Leçon venue du Mexique
Dans l'Etat de Guerrero, au Mexique, après une série de réunions et débats, les habitants ont pris une décision forte, celle de créer leur propre police. Désignés par l'assemblée de chaque village, ces policiers communautaires effectuent leur service pendant une période de trois ans. Ils ne sont pas rémunérés (mais on aide leur famille pour les travaux des champs), et demeurent sous le contrôle de la population, tenus d'exercer leurs fonctions d'une manière irréprochable. Dans le cas contraire, ils sont immédiatement révoqués.
Très rapidement opérationnelle, la Policía Comunitaria a commencé à effectuer des arrestations. Les bandits qu'elle interpellait étaient remis à la justice officielle. Mais le juge, arguant que cette police n'était pas légale, et que les preuves qu'elle fournissaient n'avaient pas de valeur, les remettait en liberté.
L'étape suivante fut donc la création, d'un système de justice autonome, destiné à parachever le travail des policiers communautaires. La justice passe, à leurs yeux, par une tentative de réparation des torts infligés, poursuivie par un effort de réconciliation avec les victimes et l'ensemble de la communauté. Les délinquants sont donc condamnés, en fonction de la gravité des préjudices portés et les circonstances qui les entourent, à travailler, pendant une durée pouvant aller de quelques semaines à plusieurs années, pour les villages appartenant à la Coordination Régionale des Autorités Communautaires (CRAC).

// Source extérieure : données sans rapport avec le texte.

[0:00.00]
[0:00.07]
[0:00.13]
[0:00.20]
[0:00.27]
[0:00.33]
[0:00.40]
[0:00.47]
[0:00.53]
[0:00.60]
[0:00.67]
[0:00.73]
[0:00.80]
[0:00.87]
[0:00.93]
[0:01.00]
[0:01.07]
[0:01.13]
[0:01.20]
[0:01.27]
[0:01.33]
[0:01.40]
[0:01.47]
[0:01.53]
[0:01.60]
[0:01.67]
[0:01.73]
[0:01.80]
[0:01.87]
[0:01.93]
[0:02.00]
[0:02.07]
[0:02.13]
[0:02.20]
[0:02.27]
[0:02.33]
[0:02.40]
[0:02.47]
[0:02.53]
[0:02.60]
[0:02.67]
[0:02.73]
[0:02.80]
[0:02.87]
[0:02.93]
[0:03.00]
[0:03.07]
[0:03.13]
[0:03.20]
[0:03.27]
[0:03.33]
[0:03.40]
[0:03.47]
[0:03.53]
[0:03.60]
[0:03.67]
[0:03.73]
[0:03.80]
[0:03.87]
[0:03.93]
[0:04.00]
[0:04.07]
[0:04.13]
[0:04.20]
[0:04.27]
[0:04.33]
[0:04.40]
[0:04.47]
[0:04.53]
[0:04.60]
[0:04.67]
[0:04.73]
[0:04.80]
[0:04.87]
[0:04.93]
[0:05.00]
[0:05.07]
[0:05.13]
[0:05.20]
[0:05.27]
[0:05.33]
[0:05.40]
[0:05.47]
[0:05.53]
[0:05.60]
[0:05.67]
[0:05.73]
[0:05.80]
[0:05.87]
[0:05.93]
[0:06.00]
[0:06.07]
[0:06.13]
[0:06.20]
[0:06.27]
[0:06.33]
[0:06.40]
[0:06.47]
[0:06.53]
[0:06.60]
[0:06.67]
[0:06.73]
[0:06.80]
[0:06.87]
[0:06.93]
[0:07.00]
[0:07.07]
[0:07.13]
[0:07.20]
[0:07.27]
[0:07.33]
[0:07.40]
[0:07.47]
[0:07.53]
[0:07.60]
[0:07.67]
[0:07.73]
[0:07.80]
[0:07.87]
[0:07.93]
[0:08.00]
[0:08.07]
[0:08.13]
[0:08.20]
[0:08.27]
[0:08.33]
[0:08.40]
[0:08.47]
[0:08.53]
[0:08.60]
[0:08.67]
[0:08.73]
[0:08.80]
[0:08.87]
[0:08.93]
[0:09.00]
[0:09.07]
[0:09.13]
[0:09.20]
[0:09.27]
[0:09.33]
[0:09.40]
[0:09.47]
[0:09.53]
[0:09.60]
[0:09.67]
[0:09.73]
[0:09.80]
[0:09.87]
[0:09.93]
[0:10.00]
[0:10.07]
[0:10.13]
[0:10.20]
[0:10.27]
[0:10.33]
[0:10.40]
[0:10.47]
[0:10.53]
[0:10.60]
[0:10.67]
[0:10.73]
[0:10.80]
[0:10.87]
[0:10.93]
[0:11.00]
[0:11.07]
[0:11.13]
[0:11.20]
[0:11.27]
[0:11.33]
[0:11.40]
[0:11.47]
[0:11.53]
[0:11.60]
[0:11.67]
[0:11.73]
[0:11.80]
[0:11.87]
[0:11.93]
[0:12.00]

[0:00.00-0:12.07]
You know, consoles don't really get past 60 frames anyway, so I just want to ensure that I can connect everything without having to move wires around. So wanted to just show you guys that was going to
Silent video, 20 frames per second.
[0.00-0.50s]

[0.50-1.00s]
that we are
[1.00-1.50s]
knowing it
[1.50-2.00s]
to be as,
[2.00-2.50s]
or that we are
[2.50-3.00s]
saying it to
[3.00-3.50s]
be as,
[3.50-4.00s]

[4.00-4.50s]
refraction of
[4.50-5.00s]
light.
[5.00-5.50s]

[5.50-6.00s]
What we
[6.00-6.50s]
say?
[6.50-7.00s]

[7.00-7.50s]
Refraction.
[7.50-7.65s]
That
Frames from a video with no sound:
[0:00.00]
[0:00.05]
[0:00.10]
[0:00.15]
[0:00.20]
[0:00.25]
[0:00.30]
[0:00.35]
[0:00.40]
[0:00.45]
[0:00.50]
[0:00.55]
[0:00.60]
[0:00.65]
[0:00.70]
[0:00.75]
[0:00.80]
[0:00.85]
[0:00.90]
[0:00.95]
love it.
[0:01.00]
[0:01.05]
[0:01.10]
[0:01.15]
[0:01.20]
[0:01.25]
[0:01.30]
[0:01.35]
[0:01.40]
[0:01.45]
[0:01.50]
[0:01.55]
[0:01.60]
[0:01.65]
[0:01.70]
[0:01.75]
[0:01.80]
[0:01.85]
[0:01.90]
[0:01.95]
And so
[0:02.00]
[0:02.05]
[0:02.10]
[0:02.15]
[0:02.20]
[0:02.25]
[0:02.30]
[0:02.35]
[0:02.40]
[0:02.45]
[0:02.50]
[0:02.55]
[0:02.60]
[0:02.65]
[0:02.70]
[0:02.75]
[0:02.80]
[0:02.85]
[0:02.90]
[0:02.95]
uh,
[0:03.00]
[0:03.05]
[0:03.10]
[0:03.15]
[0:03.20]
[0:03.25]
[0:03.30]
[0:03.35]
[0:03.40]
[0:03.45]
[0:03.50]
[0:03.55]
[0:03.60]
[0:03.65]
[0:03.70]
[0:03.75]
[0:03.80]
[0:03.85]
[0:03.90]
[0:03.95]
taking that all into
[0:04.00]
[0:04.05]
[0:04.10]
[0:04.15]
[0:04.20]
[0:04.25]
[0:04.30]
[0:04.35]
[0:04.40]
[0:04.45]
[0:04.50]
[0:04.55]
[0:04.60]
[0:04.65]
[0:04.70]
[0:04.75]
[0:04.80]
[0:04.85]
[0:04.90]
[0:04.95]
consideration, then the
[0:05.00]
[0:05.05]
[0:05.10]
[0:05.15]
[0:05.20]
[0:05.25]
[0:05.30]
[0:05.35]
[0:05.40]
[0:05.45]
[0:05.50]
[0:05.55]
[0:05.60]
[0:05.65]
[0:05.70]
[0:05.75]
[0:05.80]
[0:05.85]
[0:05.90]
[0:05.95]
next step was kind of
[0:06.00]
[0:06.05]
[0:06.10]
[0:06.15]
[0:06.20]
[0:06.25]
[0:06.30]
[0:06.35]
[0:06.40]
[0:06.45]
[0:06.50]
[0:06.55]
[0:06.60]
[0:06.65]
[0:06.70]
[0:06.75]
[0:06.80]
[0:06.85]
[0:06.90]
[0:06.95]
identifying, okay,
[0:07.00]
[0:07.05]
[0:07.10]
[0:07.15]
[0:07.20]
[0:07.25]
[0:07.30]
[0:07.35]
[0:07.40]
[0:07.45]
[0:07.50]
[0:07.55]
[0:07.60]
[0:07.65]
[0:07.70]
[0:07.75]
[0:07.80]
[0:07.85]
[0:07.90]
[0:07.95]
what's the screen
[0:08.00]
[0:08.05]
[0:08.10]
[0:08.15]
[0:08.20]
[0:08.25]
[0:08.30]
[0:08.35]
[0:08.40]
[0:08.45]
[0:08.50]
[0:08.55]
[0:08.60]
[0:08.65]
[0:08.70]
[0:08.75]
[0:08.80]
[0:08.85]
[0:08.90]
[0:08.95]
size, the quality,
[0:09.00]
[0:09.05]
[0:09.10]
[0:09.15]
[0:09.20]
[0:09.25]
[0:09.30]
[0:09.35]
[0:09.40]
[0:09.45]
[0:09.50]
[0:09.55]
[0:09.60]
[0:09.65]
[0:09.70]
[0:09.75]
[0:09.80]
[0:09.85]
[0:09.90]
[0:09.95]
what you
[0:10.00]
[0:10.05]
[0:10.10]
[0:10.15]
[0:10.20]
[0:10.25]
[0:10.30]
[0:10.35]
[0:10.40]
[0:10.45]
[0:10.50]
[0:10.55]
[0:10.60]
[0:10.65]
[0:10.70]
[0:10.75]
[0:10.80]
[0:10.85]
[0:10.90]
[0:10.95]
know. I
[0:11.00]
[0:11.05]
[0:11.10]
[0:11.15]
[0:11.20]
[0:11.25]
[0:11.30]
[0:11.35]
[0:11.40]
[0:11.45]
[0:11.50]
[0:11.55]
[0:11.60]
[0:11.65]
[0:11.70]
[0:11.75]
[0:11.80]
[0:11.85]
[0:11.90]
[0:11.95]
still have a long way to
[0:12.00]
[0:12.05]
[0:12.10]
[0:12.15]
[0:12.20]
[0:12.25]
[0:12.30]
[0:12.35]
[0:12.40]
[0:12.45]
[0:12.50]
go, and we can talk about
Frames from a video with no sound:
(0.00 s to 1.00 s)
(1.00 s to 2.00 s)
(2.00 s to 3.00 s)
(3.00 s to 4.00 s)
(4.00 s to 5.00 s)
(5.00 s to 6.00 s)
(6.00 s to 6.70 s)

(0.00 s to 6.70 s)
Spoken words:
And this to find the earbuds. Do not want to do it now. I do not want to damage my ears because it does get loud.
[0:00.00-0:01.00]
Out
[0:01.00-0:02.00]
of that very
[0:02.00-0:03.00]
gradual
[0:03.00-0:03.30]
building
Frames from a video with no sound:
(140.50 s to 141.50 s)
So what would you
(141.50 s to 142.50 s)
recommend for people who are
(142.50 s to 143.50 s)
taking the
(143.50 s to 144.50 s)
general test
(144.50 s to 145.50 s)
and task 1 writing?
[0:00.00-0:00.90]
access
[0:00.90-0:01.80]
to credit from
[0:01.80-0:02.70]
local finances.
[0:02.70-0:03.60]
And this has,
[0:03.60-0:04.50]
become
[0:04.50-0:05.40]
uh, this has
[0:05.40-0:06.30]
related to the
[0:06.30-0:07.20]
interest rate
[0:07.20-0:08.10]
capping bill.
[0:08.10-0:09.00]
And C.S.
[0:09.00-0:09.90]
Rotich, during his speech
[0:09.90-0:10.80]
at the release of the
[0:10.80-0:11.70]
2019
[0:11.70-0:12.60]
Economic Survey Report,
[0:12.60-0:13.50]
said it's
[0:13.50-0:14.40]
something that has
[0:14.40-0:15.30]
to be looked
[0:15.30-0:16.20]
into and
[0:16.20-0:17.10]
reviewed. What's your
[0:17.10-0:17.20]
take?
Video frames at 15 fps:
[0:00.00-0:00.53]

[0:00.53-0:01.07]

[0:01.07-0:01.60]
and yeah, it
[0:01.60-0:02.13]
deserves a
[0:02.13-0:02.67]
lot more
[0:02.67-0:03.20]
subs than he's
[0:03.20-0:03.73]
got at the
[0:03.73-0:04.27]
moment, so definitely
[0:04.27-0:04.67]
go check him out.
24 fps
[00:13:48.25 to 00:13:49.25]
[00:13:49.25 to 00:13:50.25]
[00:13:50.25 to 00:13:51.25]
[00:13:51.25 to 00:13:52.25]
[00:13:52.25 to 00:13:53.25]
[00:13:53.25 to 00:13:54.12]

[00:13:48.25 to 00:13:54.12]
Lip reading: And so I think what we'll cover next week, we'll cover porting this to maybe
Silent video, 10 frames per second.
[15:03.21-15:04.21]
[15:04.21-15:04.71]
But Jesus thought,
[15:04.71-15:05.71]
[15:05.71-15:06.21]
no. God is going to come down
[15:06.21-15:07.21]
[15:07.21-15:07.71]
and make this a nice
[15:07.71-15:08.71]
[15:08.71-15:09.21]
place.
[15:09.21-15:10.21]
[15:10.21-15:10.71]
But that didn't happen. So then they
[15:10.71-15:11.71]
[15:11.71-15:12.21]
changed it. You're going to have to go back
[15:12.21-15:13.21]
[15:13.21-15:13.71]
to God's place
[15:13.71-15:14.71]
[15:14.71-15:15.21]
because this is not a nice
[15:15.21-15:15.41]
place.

Convenablement nourris et traités, ils sont tenus de dormir en cellule, et de respecter jusqu'au bout les décisions prises à leur encontre. Vers la fin de leur peine, une délégation d'anciens vient leur prodiguer conseils et recommandations pour retrouver une vie digne au sein de leur village.
Cette police et le système de justice de la CRAC ont obtenu des résultats impressionnants, faisant pratiquement disparaître la délinquance dans toute la région. Les quelques communautés impliquées au début sont aujourd'hui plus de 80, et une soixantaine sont candidates à leur incorporation.
Cette histoire nous montre que l'on peut juger l'état d'un pays, au sens propre comme au figuré, à la manière dont sa police et sa justice se comportent.
Cette histoire nous montre aussi qu'une autre police est possible, elle est d'ailleurs beaucoup plus efficace parce qu'elle s'attaque à la racine d'un problème et évite qu'il ne se reproduise. Elle n'est pas une partie du problème mais une partie de la solution. Ce ne sont pas des institutions insensibles et sadiques, qui n'ont plus de crédibilité morale qui viennent rappeler à celui qui a commis un acte de délinquance que ce qu'il a fait est mal mais c'est le peuple et ses plus dignes représentants qui agissent pour le bien du peuple et non l'intéret de certains. La justice ne vise qu'à mieux instruire. Elle n'est pas dogmatique, elle est pragmatique. Celui qui commet un acte de délinquance n'est pas traité injustement, il ne voit pas deux poids deux mesures, il ne nourrit pas de ressentiments, il n'est pas traité de délinquant mais comme quelqu'un qui a la capacité de se réformer, quelqu'un qui peut apporter à la société parce que la société lui fait confiance et qu'elle est à son écoute.
Cette histoire nous montre surtout que l'Etat n'est pas la solution mais que la solution nous la portons en nous même. Nous sommes la solution.
Seul le peuple soutient et défend le peuple.